------ Record set

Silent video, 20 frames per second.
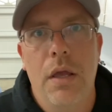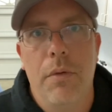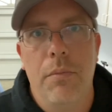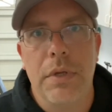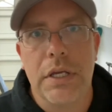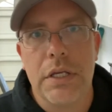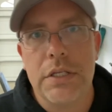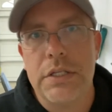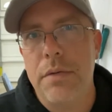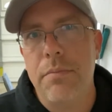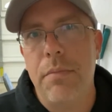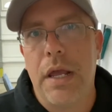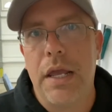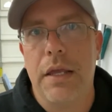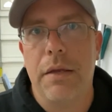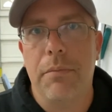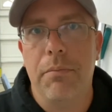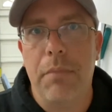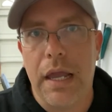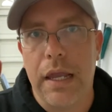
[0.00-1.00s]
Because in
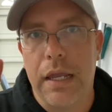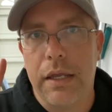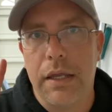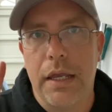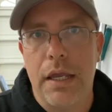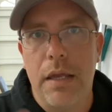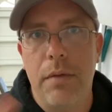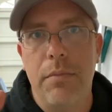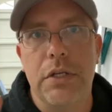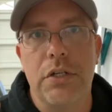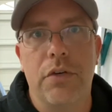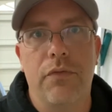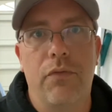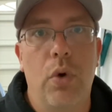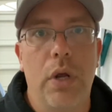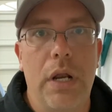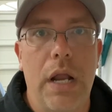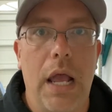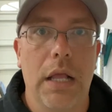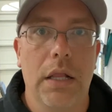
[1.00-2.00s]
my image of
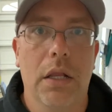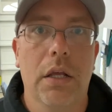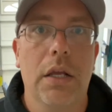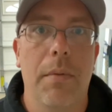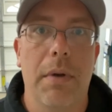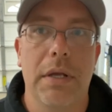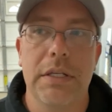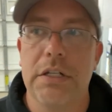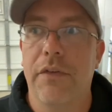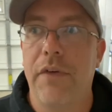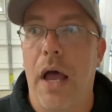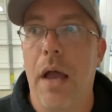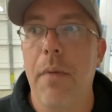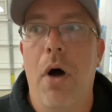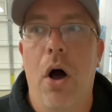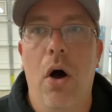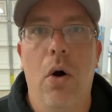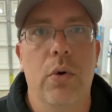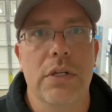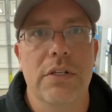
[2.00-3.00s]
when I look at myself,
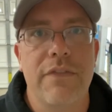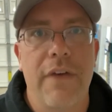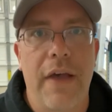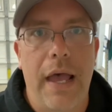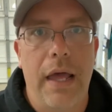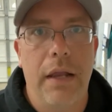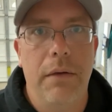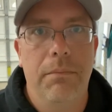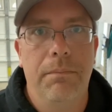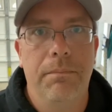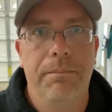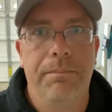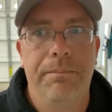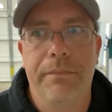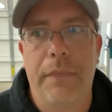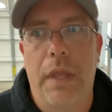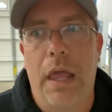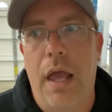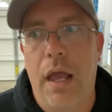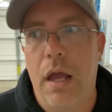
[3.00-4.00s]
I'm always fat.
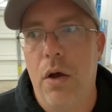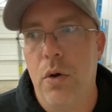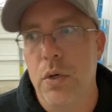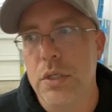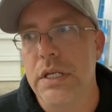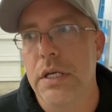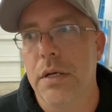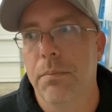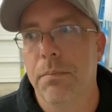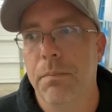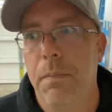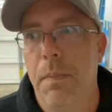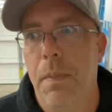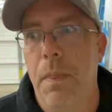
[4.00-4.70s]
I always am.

------------

Problem to solve —
Restate the records above exactly, less any pictures.

Task answer —
Silent video, 20 frames per second.
[0.00-1.00s]
Because in
[1.00-2.00s]
my image of
[2.00-3.00s]
when I look at myself,
[3.00-4.00s]
I'm always fat.
[4.00-4.70s]
I always am.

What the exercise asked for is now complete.